Activity: Pull out every line of the listing below where "video" appears.

Dataset content:
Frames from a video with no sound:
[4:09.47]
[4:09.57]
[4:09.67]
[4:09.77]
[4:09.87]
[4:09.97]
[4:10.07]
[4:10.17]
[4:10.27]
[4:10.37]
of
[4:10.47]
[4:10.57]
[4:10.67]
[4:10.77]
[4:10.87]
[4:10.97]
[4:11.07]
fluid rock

...

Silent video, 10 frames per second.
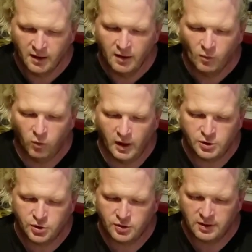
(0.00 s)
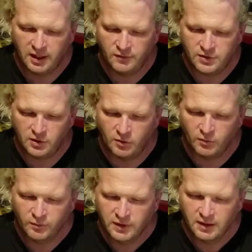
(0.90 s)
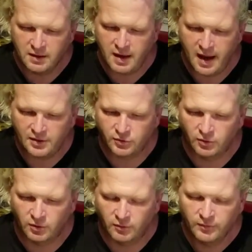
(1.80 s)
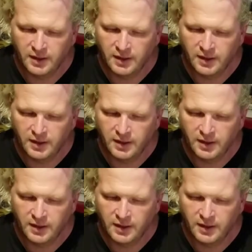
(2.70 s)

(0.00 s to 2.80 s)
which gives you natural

---

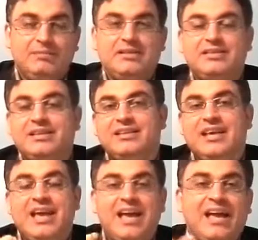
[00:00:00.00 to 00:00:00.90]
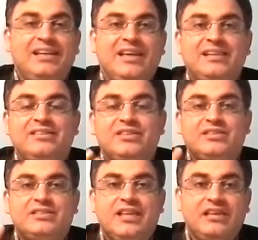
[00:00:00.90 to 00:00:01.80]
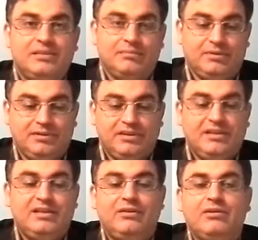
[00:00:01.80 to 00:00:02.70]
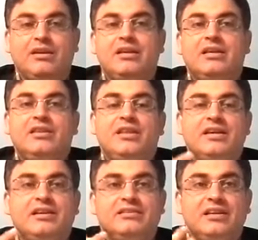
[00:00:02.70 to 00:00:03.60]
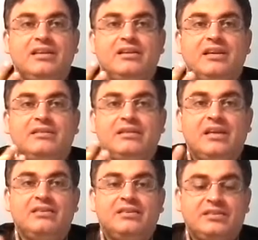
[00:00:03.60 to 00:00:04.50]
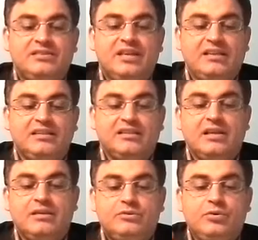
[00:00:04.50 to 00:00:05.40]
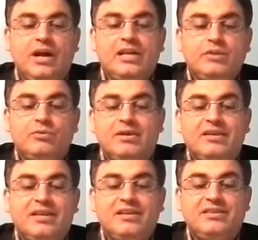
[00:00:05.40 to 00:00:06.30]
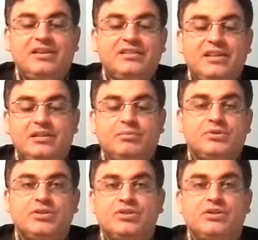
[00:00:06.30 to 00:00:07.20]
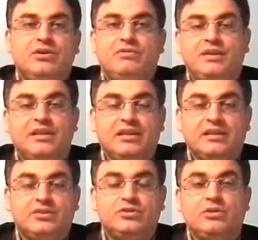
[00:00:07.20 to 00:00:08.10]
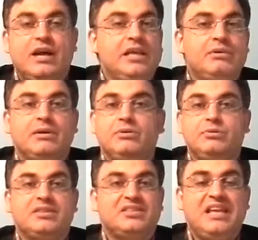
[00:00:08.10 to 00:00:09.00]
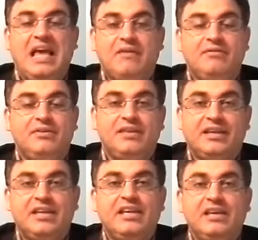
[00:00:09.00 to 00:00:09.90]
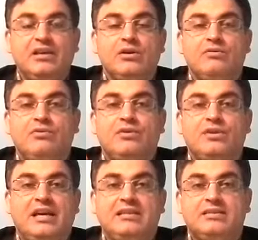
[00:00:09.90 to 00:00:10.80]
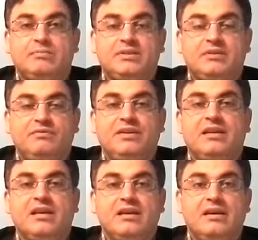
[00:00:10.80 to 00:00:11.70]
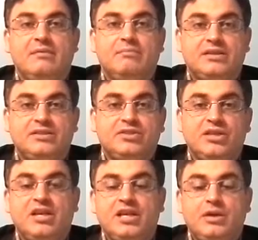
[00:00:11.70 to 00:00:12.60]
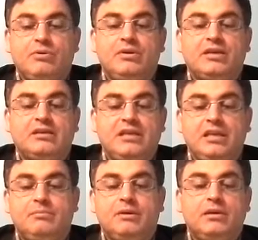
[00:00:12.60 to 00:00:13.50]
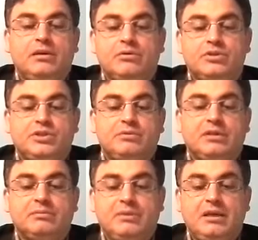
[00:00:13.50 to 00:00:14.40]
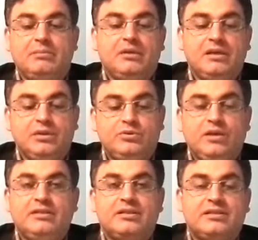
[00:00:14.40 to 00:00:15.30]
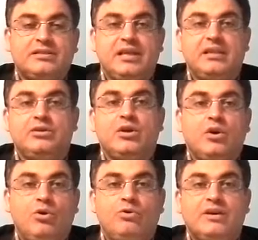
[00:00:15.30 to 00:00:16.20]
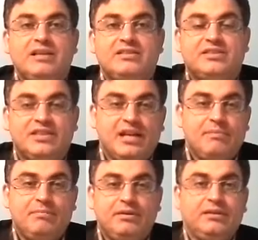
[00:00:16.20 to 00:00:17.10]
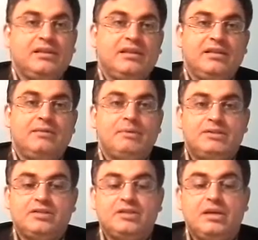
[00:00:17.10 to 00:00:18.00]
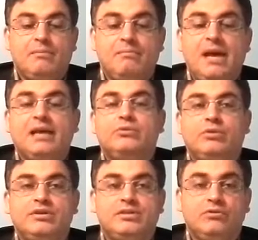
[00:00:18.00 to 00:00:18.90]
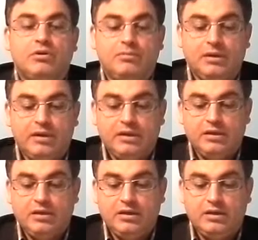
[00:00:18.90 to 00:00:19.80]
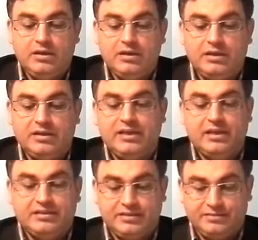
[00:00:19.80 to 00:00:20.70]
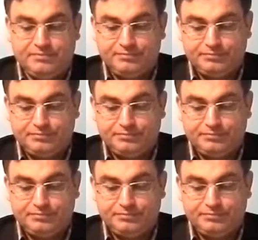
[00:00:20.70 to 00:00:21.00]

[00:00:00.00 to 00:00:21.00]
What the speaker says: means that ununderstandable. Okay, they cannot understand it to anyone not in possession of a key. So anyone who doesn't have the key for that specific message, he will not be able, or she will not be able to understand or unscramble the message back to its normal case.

Task result:
Frames from a video with no sound:
Silent video, 10 frames per second.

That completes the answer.